Monday 26 July 2010

Too many cocks....

We are going to have to perform a cockerel cull. There are eight cockerels to ten hens and the situation has reached reached crisis point.
They are all "homegrown" as it were and therein lies the problem. I was present at their hatching, and watched in awe as they emerged from their shells in a chorus of cheeping; eight fluffy yellow easter chicks, peeping out from the vast warm plumage of their proud bantam mummy.
New chicks are notoriously hard to sex, but within 8 weeks we had deduced that we had 2 hens and eight cocks. Eight! We gazed gloomily at them.
"The Law Of Sod stikes again." Jasper said morosely.
"Look on the bright side. We've got 2 lovely hens." i chirped, with nauseating Polly Anna optimism. Jasper grunted and walked off.
The next day i discovered the 2 hens had dropped dead behind a plantpot. Perhaps they had a dreadful prescience of what was to come and decided to quit whilst ahead. As i sadly disposed of their lifeless bodies in the slurry lagoon, i wondered why nature was so illogical and cruel. I understood the premise behind survival of the fittest, but eight cockerels was phenomonally unfortuneate.
I watched them digging in the back garden for worms. The thought of striding outside, rounding them up, and strangling them, seemed utterly monstrous and filled me with horror. I told myself that they would be fine together. They looked perfectly happy from where i was standing, and after all they were brothers! (I can now appreciate just how delusional those rose tinted spectacles made me....)
I went to a poultry fair and bought 10 bantam hens to redress the balance, and for a while, they all rubbed along together quite happily. Until the hormones kicked in...
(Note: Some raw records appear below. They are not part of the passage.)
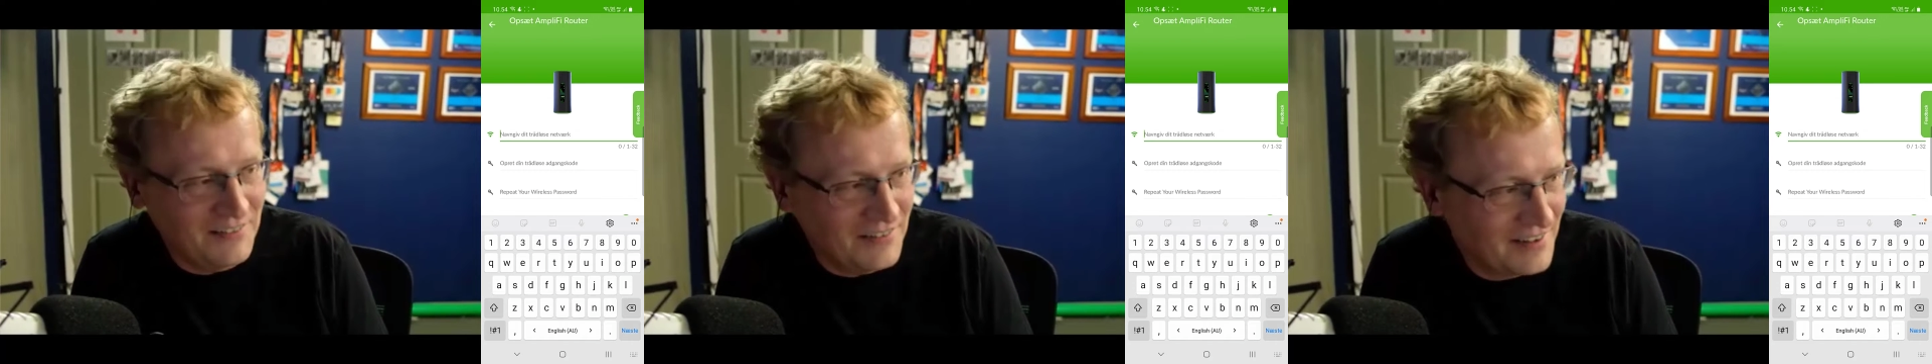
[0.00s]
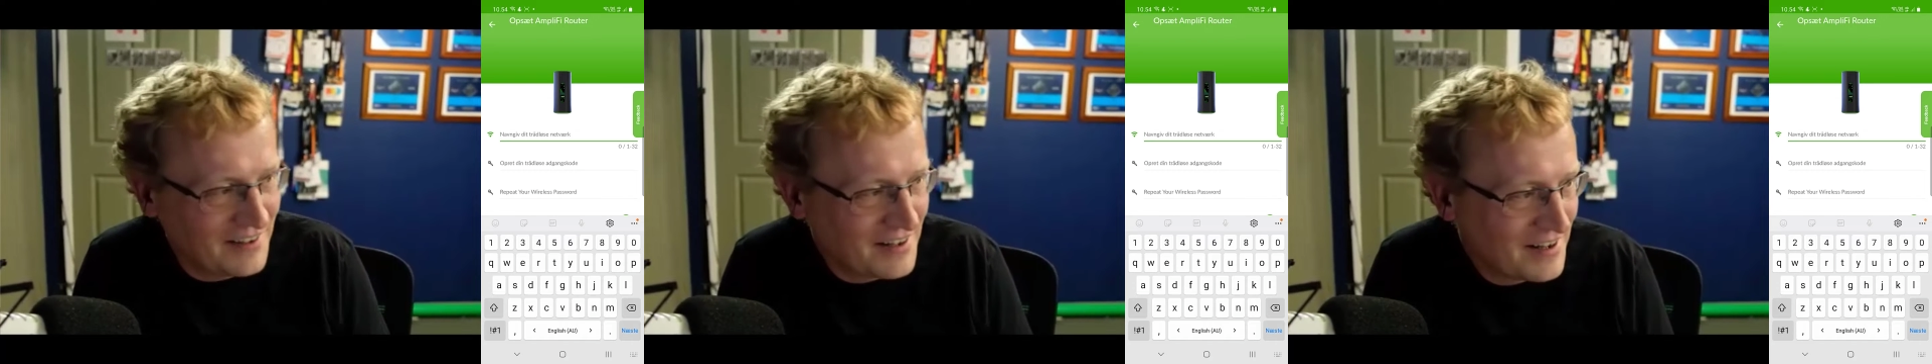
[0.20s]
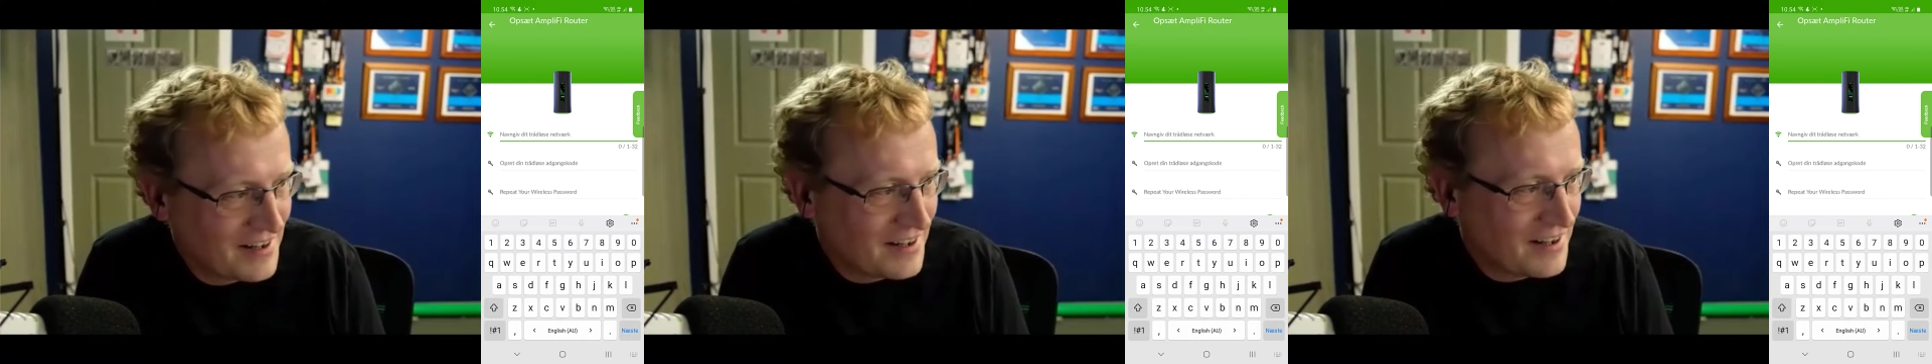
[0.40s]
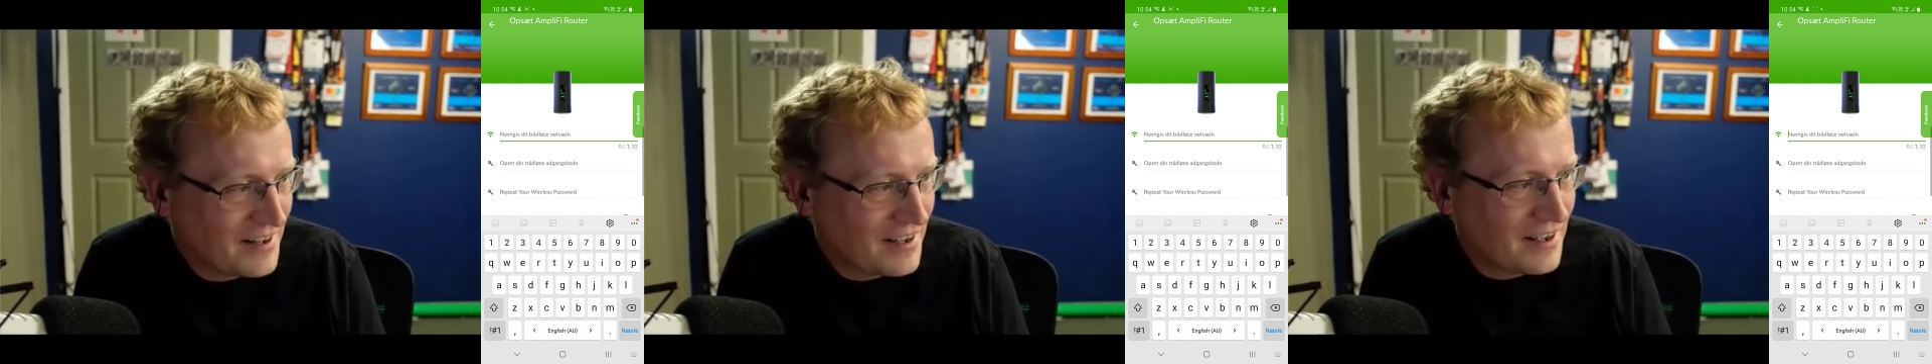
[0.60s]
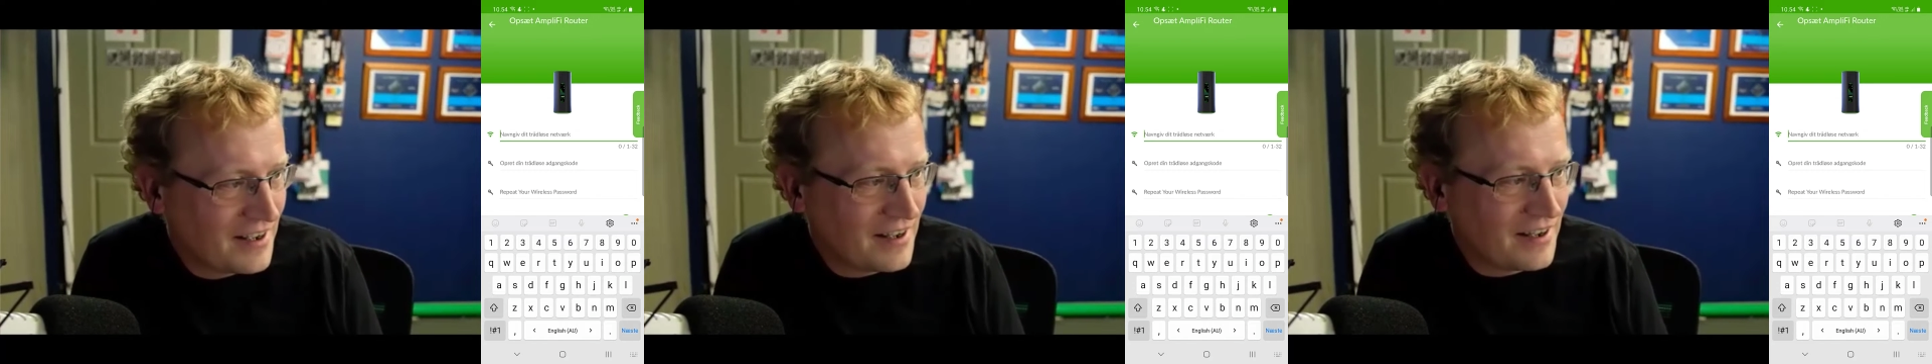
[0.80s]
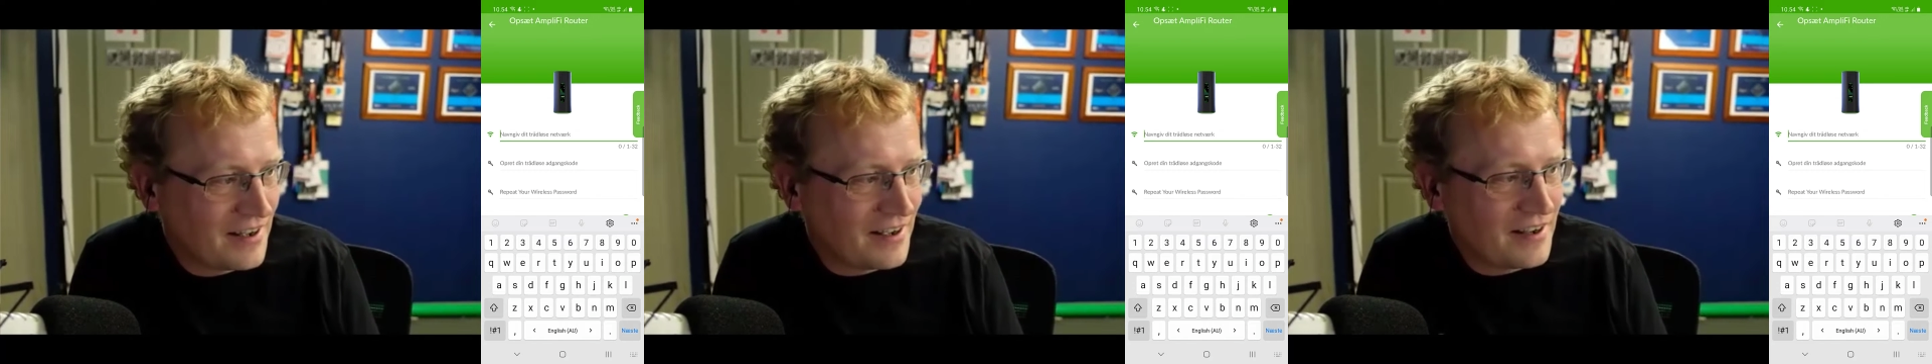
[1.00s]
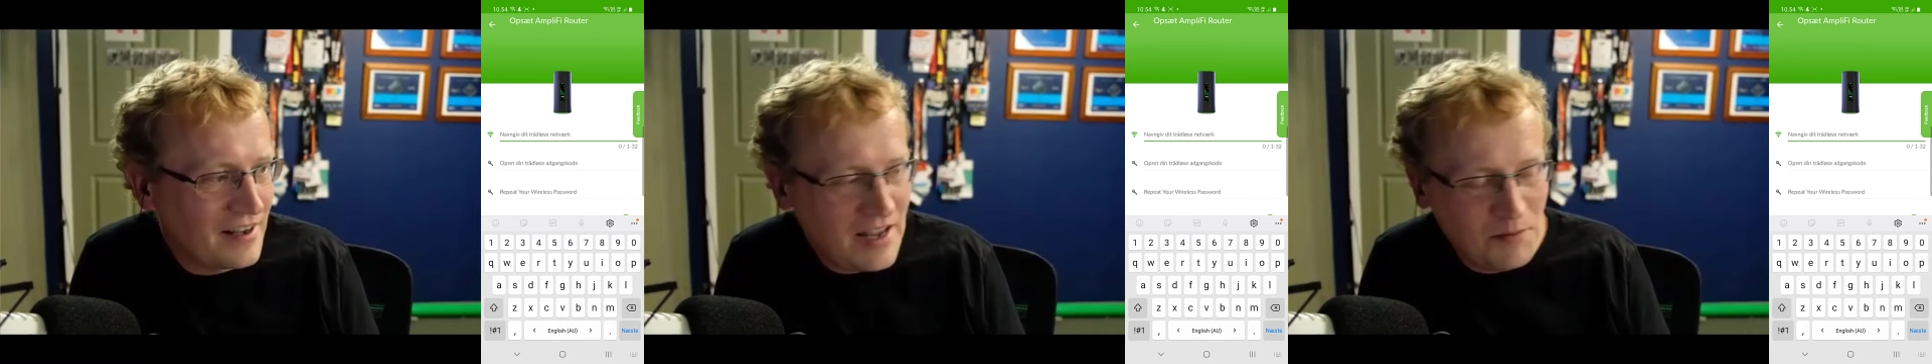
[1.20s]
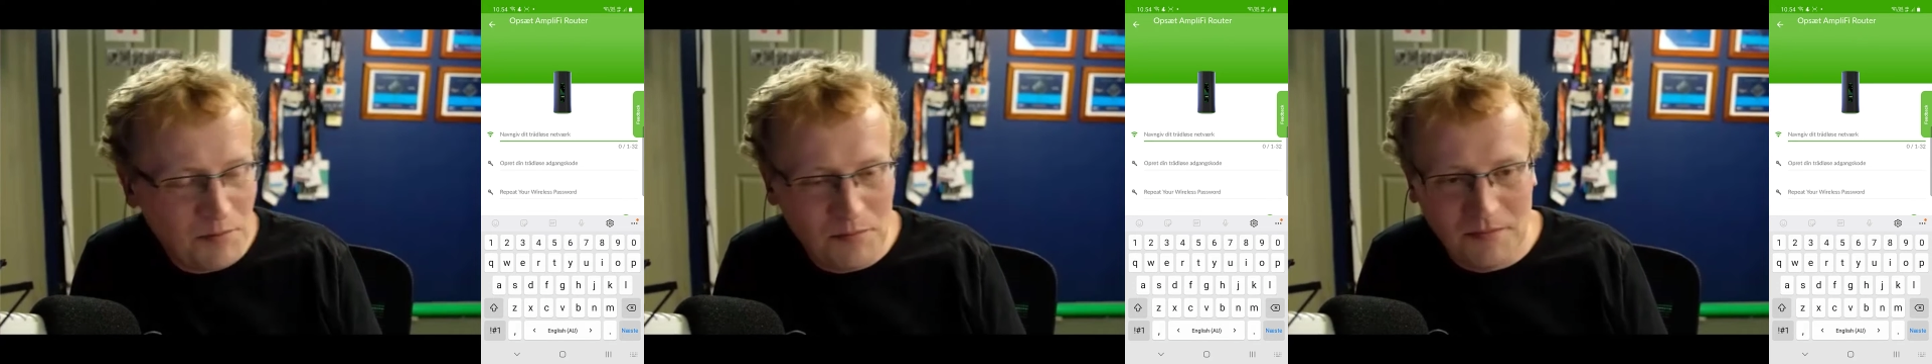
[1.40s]
one. Uh,
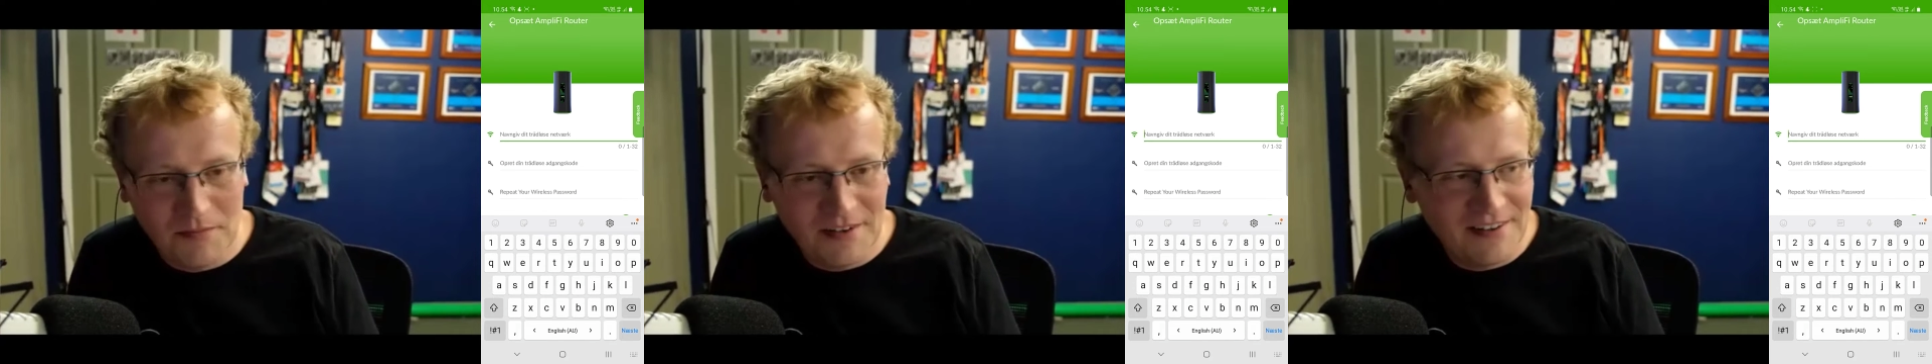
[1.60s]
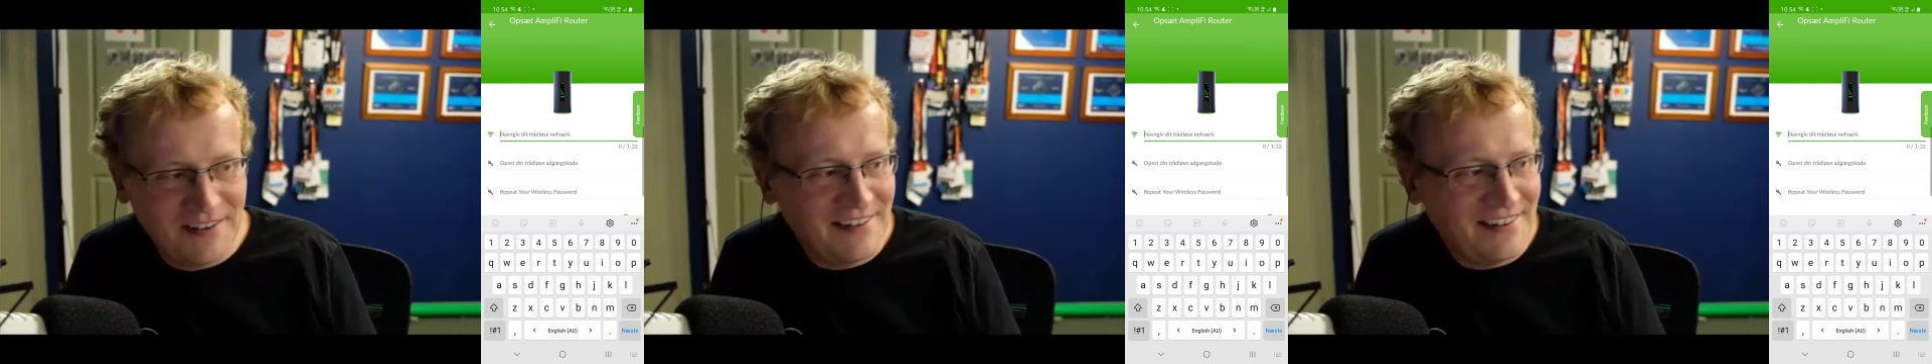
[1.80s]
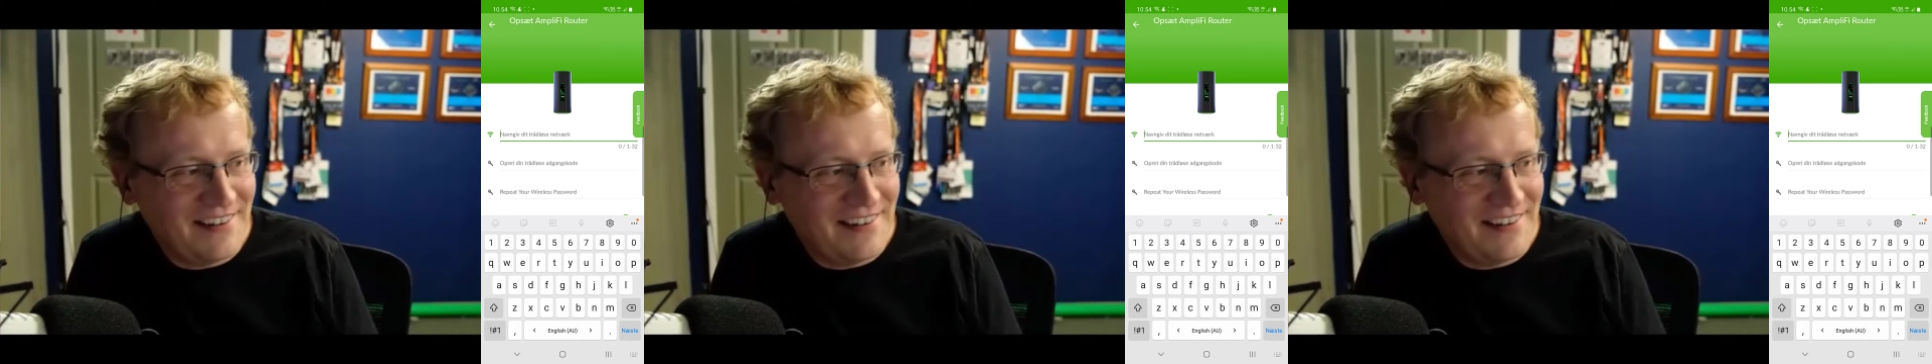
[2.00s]
it, short.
12 months later my naive optimism had returned to haunt me. My kitchen window has become a viewing panel for the scenes of violent debauchery that take place daily in the back garden. It is like being a unwilling spectator in the poultry version of a snuff movie. Their wary suspicion of each other has stealthily developed into a burning hatred, which manifests in increasingly ferocious displays of machoism, as they indulge their pathological desire to reign supreme. I had fondly pictured them wandering amiably around the farmyard together like something out of band of Brothers. It is with great sadness that i realise that the pervading atmosphere of murderous intent and brooding antipathy is more reminiscent of a cross between West Side Story and Jeremy Kyle.
Their black eyes glint malevolently as they circle each other like boxers. They crouch down in clumps of grass and ambush each other triggering terrible fights and squawked promises of retribution. They constantly goad one another, jeering, insulting, delivering (and perpetrating) threats of violence.
They ignore my shouted pleas to "STOP FIGHTING AT ONCE!" I have to physically separate them with a broom, whereupon they skulk off together to resume the battle out of sight, like a pair of unruly schoolboys sent home in disgrace, only to begin brawling again outside the school gates.
Occasionally, they will call an uneasy truce, and the whole mob will strut off together to partake in a spot of gang rape. I watch, transfixed with revulsion as they single out a hen, surround her and take turns on her, pinning her down with their wings and egging each other on with a raucous cacophony of clucking and crowing. When they have finished, there is an awkward silence during which they ruffle their feathers and avoid eye contact, before swaggering off in different directions.
The hens are permanently braced for the next onslaught. They wander about the farm yard looking slightly stunned - like an advertisement for Battered Wives Anonymous.
The swiss chalet hen house, once so charmingly kitsch, squats in the tussocky grass like a symbol of violent repression. The cockerels skulk in its shadows waiting for an opportunity to pounce, like ASBO youths loitering in the stairwell of a tower block.
Something has to be done. I take a deep breath and make the phone call.